▸ **TASK DETAILS**
Every entry is to be reproduced word for word, but the images are not.

START MATERIAL FOR THIS EXERCISE

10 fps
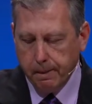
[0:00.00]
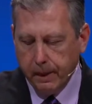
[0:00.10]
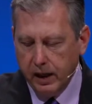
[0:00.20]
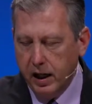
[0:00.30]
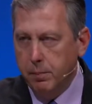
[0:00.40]

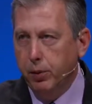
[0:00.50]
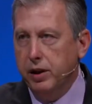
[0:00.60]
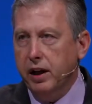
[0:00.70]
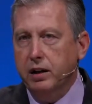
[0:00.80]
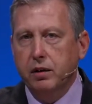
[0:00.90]
He
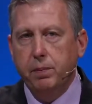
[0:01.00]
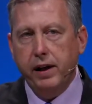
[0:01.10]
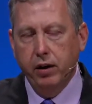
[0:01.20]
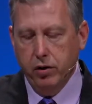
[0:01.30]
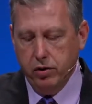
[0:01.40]
predicted
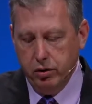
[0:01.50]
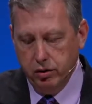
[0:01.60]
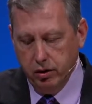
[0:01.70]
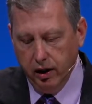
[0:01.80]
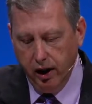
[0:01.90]
Peter's
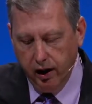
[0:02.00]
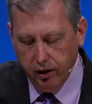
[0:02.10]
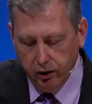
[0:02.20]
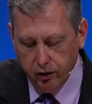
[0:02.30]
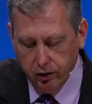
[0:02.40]
denial.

END MATERIAL FOR THIS EXERCISE

▸ **TASK RESPONSE**
10 fps
[0:00.00]
[0:00.10]
[0:00.20]
[0:00.30]
[0:00.40]

[0:00.50]
[0:00.60]
[0:00.70]
[0:00.80]
[0:00.90]
He
[0:01.00]
[0:01.10]
[0:01.20]
[0:01.30]
[0:01.40]
predicted
[0:01.50]
[0:01.60]
[0:01.70]
[0:01.80]
[0:01.90]
Peter's
[0:02.00]
[0:02.10]
[0:02.20]
[0:02.30]
[0:02.40]
denial.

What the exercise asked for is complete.